Dastar, the Punjab word for turban, is a point of pride for every Sikh who decides to wear one. While many outside the Sikh community see one every day, not everyone understands the symbolic importance of the turban.
Like the tie in western society, the turban conveys dignity and respect, and its significance ranges from the formal act of gift-giving to the intimate ritual of tying one. Unlike the tie, the turban has a history dating back thousands of years, but it, too, serves a practical purpose.
Since a Khalsa Sikh (one who is ready to become orthodox) grows out his hair and beard, he wears a turban to keep the hair clean and orderly, and to remind the wearer of a central tenet of Sikhism.
Because turbans were traditionally only worn by the upper classes in India’s caste system, Guru Nanak, the founder of the Sikh faith, encouraged all his followers to wear turbans to eliminate this oppressive system. It is a constant reminder that every man is free.
Likewise, because Indians’ last names reflected their caste, all Sikhs were encouraged to have the same last name — Singh, which means lion, or Kaur, which means lioness.

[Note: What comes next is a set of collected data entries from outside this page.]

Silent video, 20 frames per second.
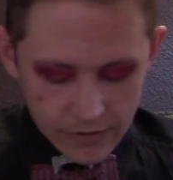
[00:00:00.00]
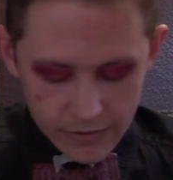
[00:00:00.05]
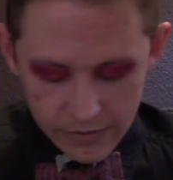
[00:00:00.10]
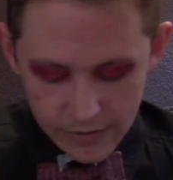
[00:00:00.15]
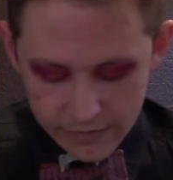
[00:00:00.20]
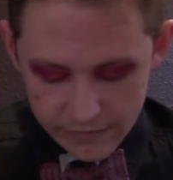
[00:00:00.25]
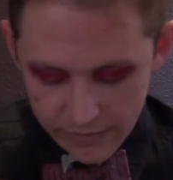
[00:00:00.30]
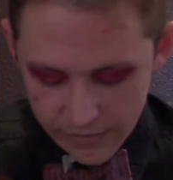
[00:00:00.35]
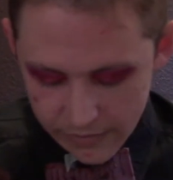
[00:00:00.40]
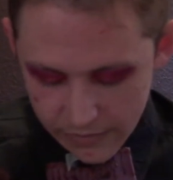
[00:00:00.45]

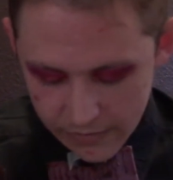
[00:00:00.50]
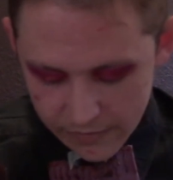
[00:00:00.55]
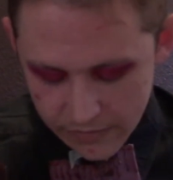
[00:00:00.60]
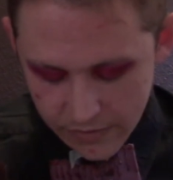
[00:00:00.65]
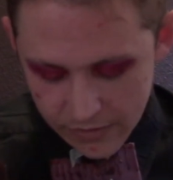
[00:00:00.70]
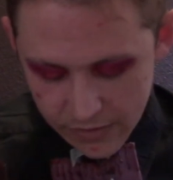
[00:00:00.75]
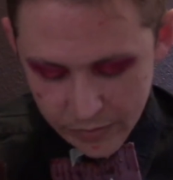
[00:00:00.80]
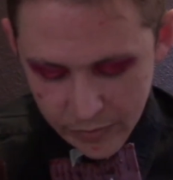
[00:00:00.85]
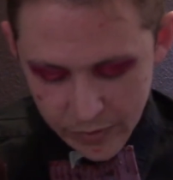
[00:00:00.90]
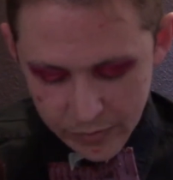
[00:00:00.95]
That's
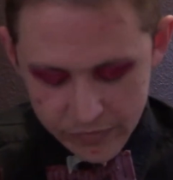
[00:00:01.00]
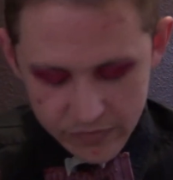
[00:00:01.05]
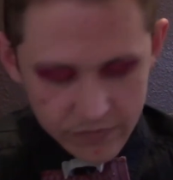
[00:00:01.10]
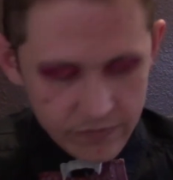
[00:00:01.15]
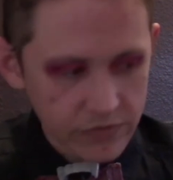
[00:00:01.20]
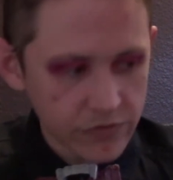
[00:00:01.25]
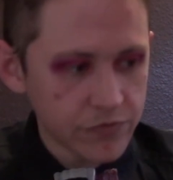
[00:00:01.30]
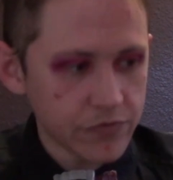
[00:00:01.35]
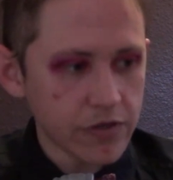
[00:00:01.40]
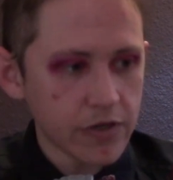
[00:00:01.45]
not the purpose of
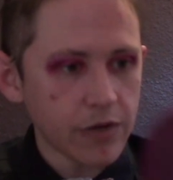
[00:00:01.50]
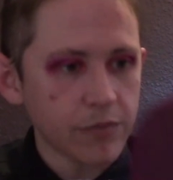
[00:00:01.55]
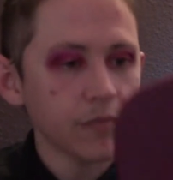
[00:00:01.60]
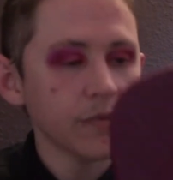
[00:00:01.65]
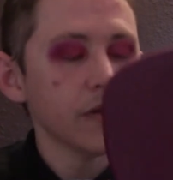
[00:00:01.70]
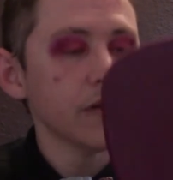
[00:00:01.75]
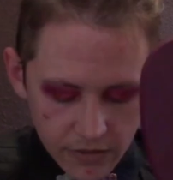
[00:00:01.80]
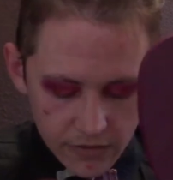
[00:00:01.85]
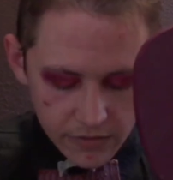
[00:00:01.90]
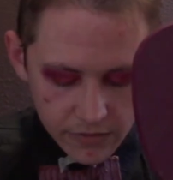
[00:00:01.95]
this video.
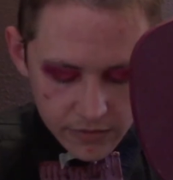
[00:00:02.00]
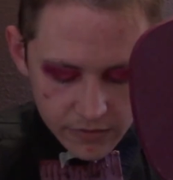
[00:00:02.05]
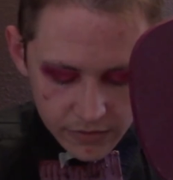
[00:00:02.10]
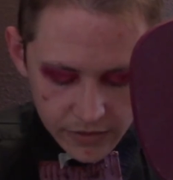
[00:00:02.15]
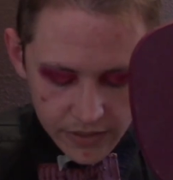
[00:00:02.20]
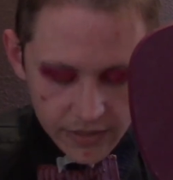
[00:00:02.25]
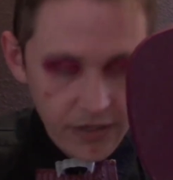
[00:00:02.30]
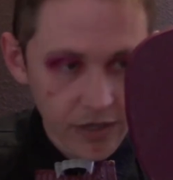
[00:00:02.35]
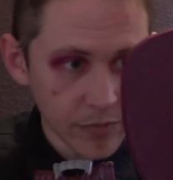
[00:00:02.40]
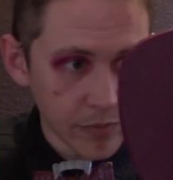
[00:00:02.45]
And
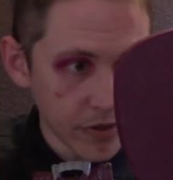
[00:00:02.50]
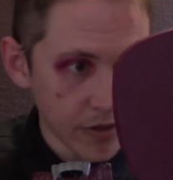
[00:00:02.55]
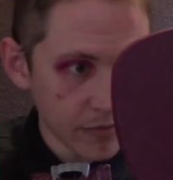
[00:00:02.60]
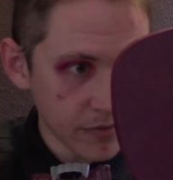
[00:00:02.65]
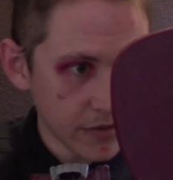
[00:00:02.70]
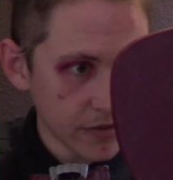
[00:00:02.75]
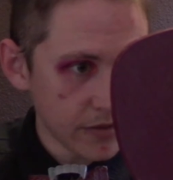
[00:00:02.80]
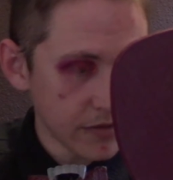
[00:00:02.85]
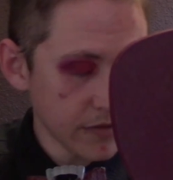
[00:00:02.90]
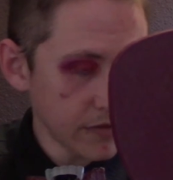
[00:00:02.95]
again, I
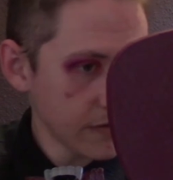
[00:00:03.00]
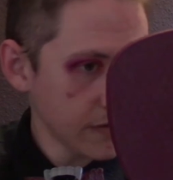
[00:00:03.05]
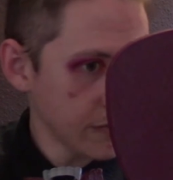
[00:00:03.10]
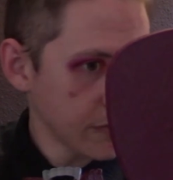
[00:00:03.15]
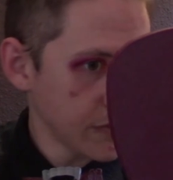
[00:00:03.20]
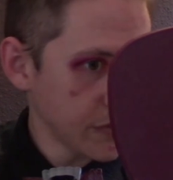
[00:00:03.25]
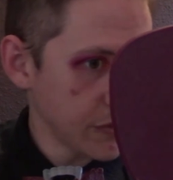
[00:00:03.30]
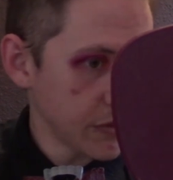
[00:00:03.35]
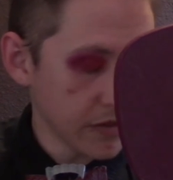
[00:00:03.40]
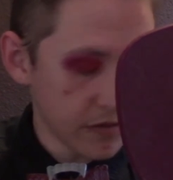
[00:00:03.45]
probably am
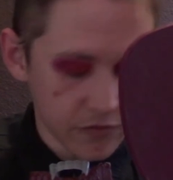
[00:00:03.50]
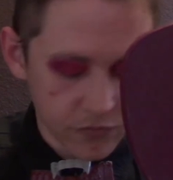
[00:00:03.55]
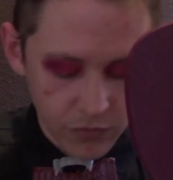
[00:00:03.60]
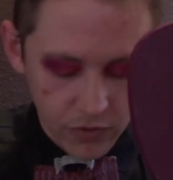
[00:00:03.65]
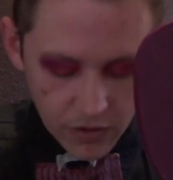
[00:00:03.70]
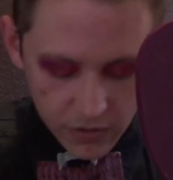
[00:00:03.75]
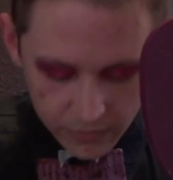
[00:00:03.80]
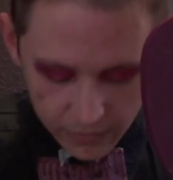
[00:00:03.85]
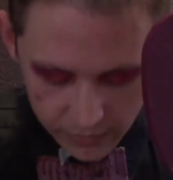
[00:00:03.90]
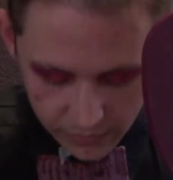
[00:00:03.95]
doing this wrong.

The Sikh faith is at its very core a democratic and decentralized religion, but the Sikh community in Queens has recently begun to mobilize as political force. As Sikhs set down roots in Queens, several activists have been organizing their community to advocate for its unique needs. They are attempting to find common allies in their demands for better schools, public safety and a direct line of communication with the government.